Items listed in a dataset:
◆ ◆ ◆ ◆ ◆

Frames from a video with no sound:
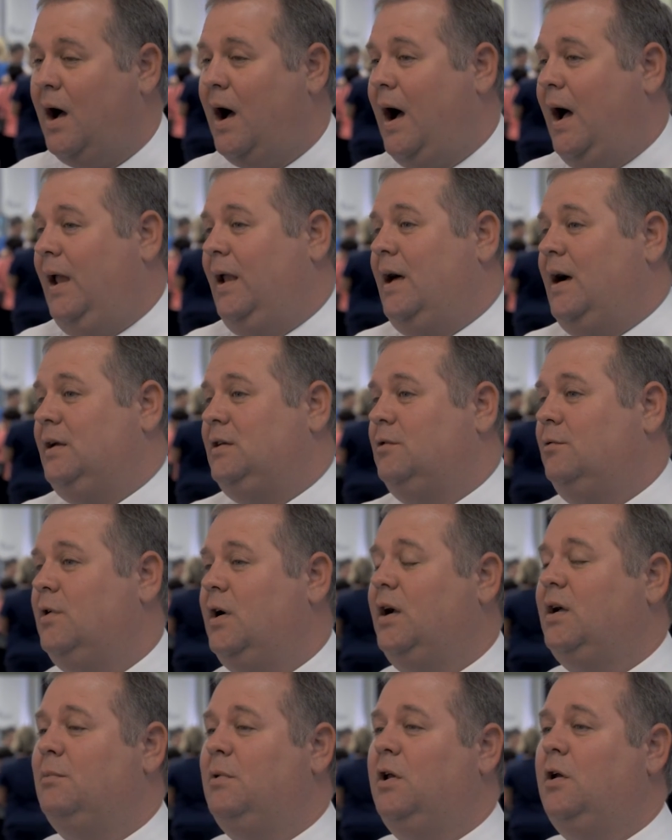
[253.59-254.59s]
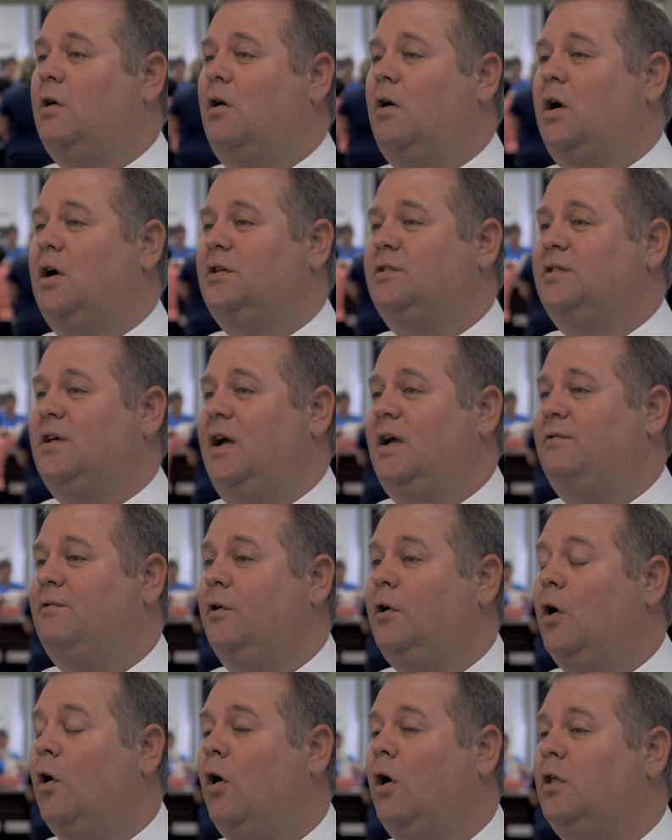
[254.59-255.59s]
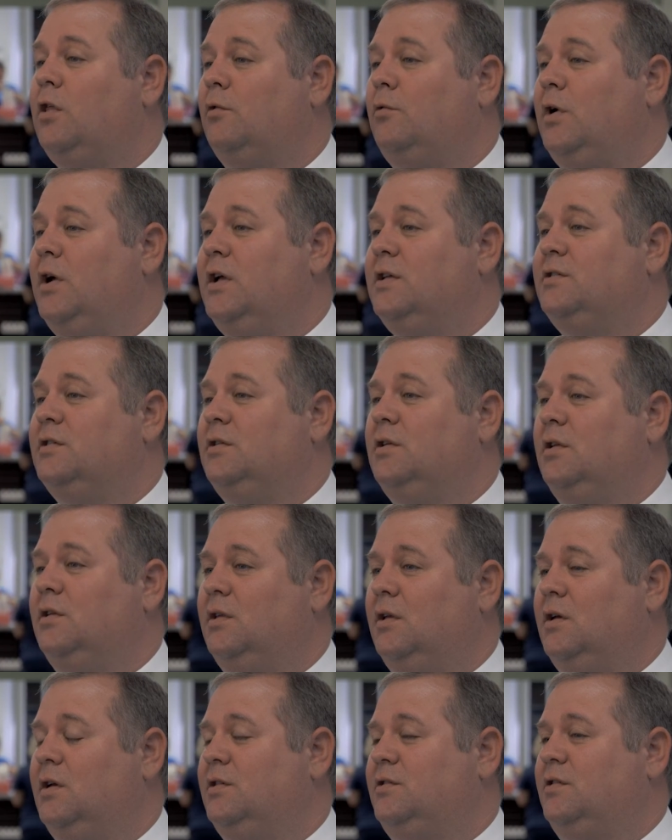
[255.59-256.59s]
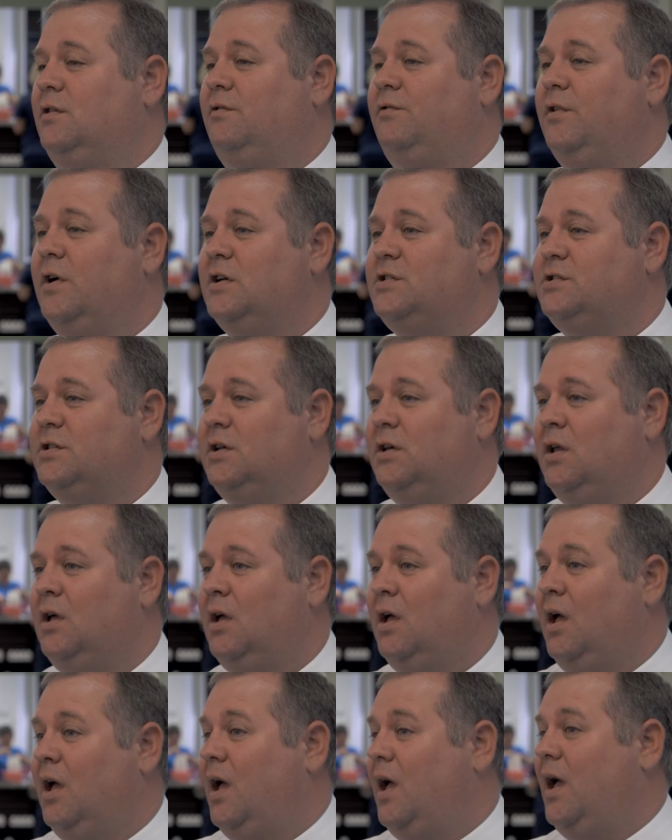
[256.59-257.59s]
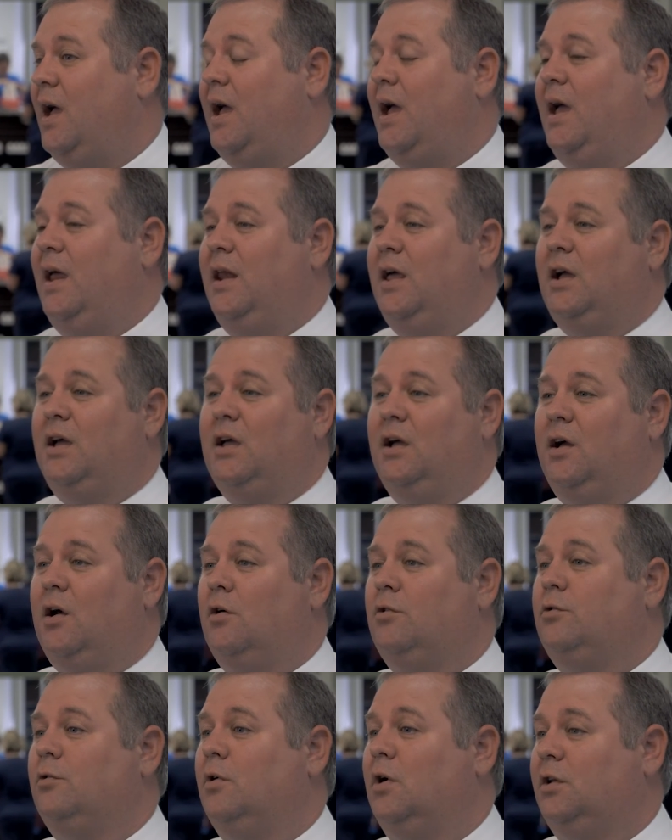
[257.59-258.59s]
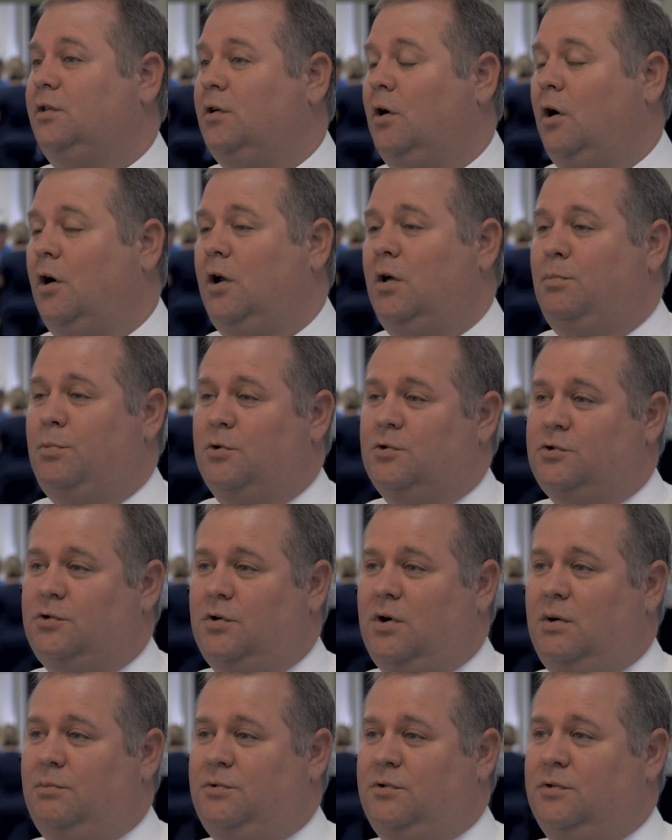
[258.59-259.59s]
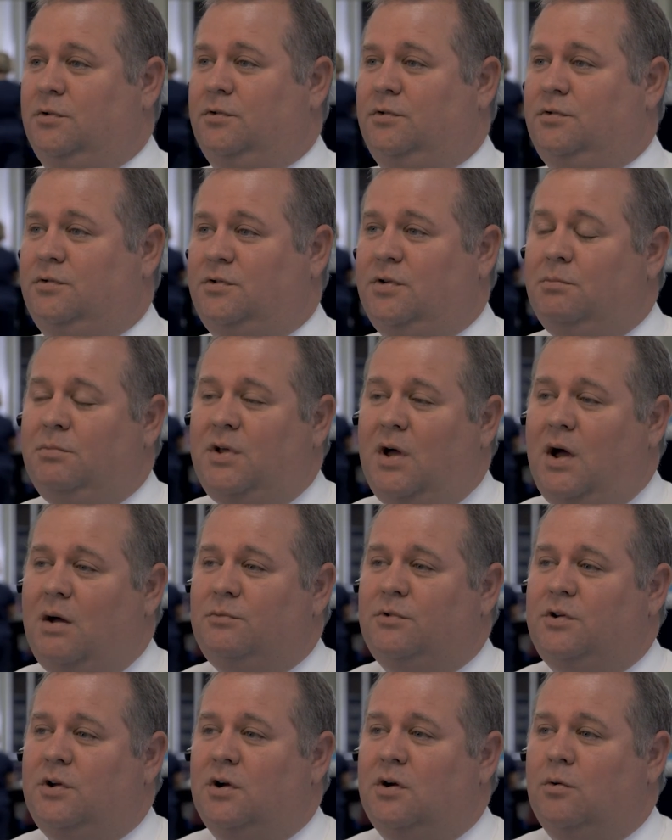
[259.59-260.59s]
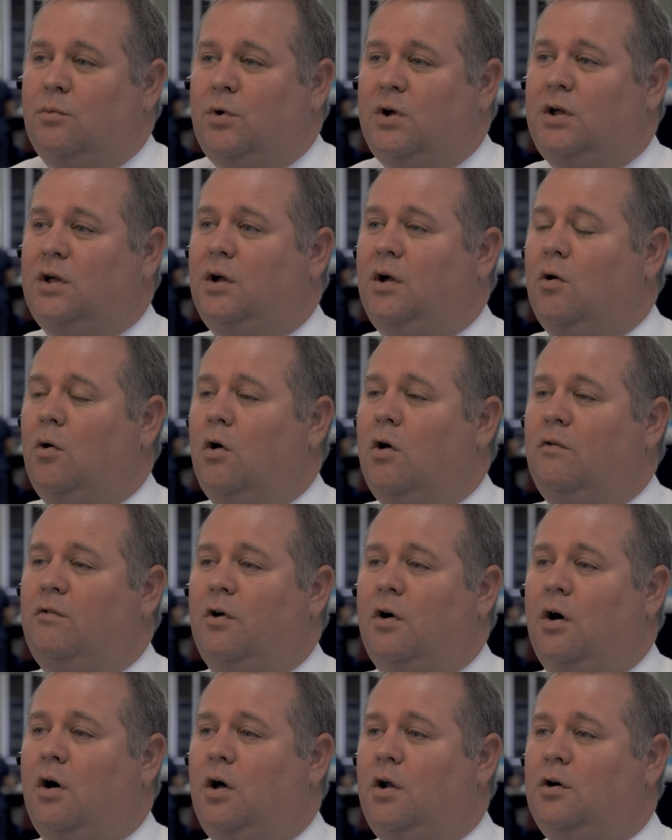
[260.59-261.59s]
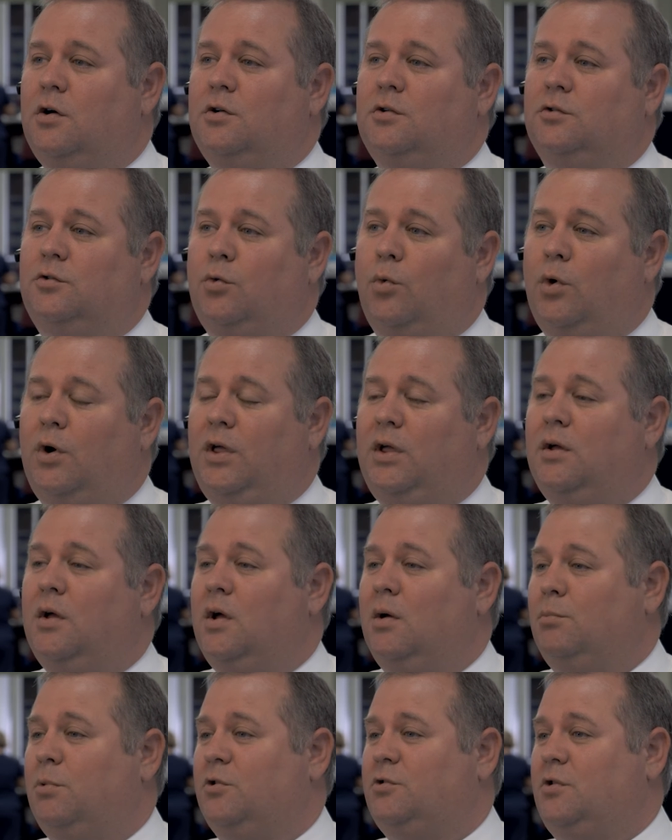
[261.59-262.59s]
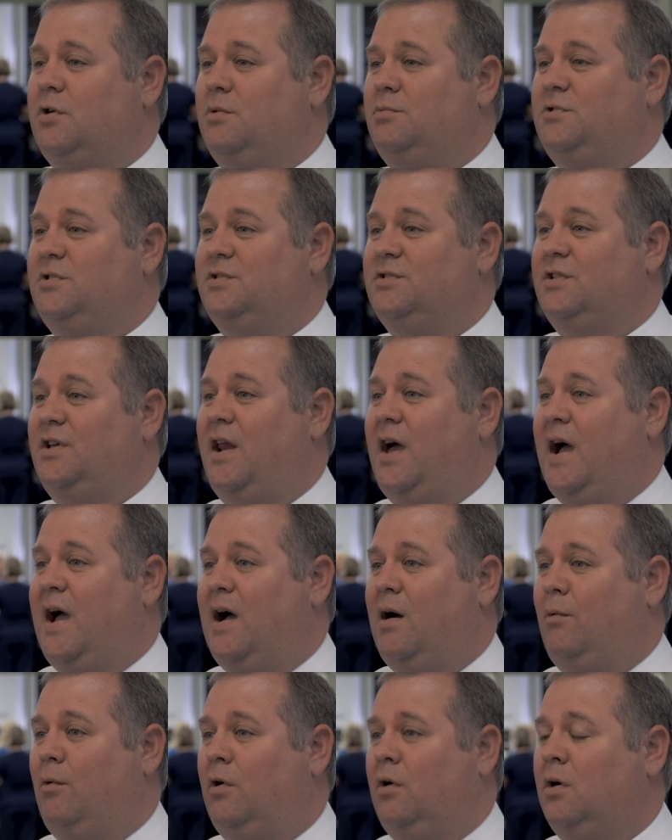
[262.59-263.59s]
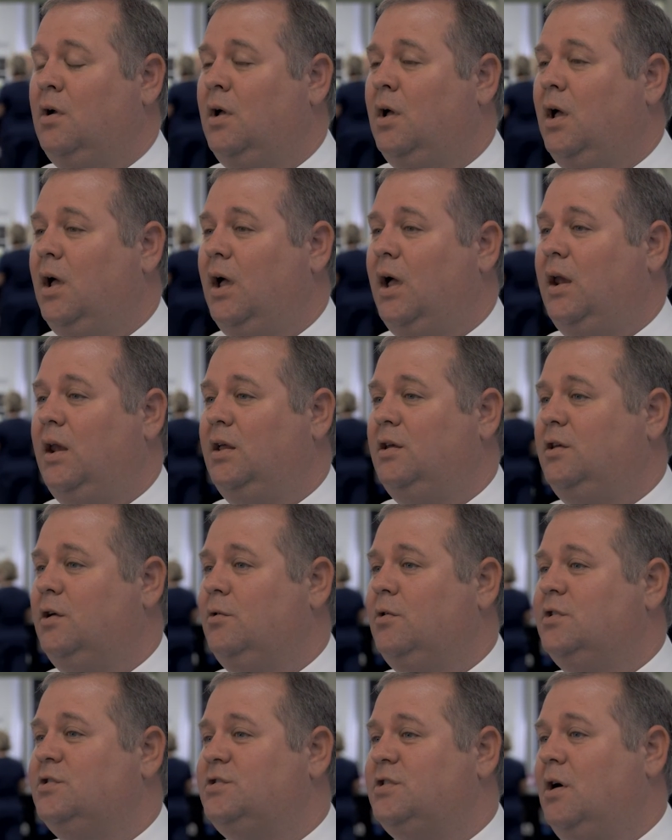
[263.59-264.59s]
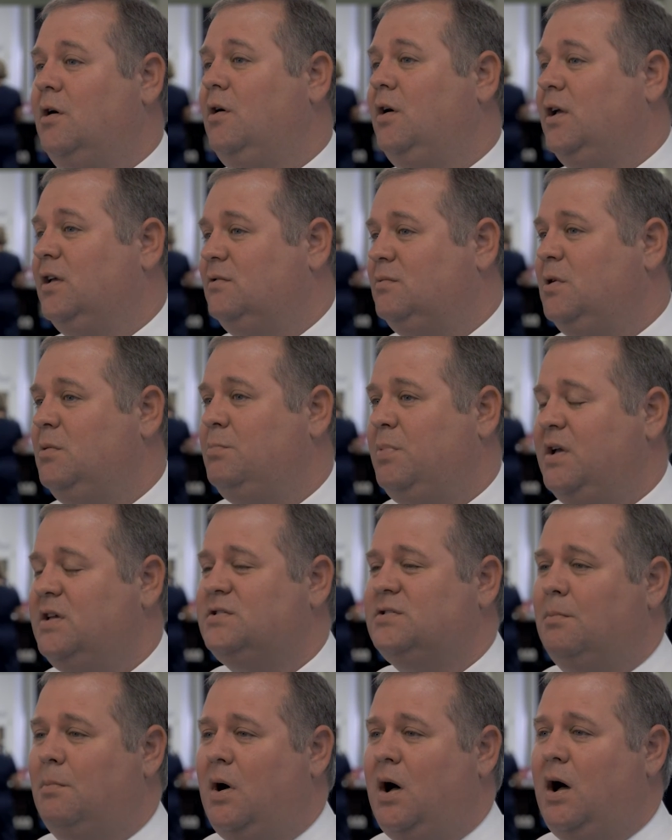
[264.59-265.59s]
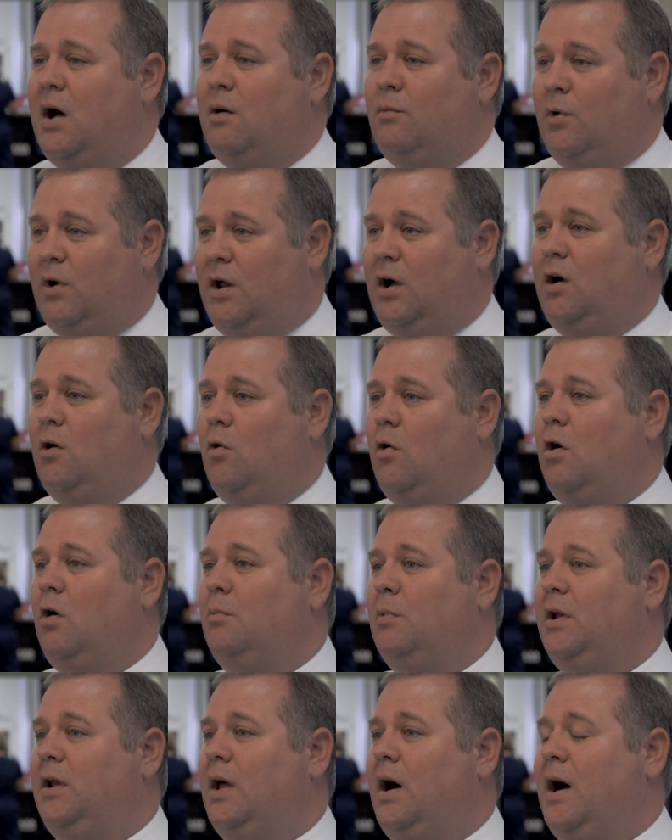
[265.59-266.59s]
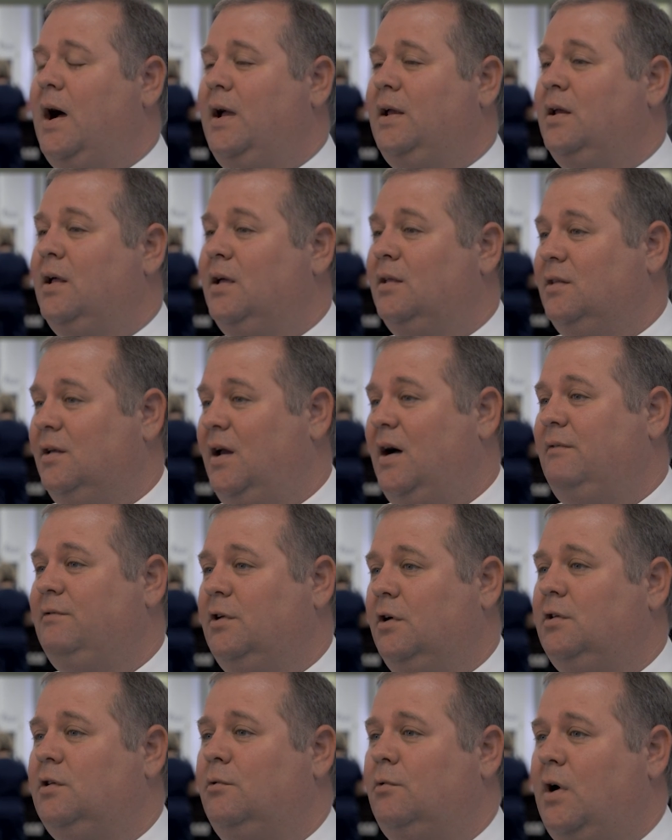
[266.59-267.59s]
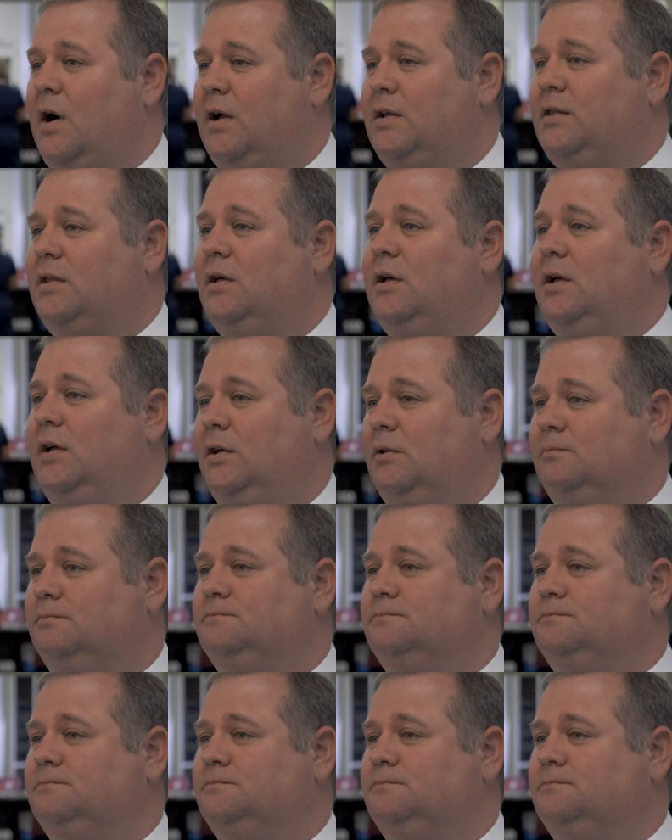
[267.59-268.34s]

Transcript: I like to recommend RxSafe for no other reason than it's efficient and it can go through a ton of prescriptions. Sometimes here we can go over 120 prescriptions an hour, and in doing so it gives me peace of mind when I go home at night that I've done the right thing.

◆ ◆ ◆ ◆ ◆

- Problem requirements
Set down all the entries exactly as they appear, but skip any pictures.

- Task output
Frames from a video with no sound:
[253.59-254.59s]
[254.59-255.59s]
[255.59-256.59s]
[256.59-257.59s]
[257.59-258.59s]
[258.59-259.59s]
[259.59-260.59s]
[260.59-261.59s]
[261.59-262.59s]
[262.59-263.59s]
[263.59-264.59s]
[264.59-265.59s]
[265.59-266.59s]
[266.59-267.59s]
[267.59-268.34s]

Transcript: I like to recommend RxSafe for no other reason than it's efficient and it can go through a ton of prescriptions. Sometimes here we can go over 120 prescriptions an hour, and in doing so it gives me peace of mind when I go home at night that I've done the right thing.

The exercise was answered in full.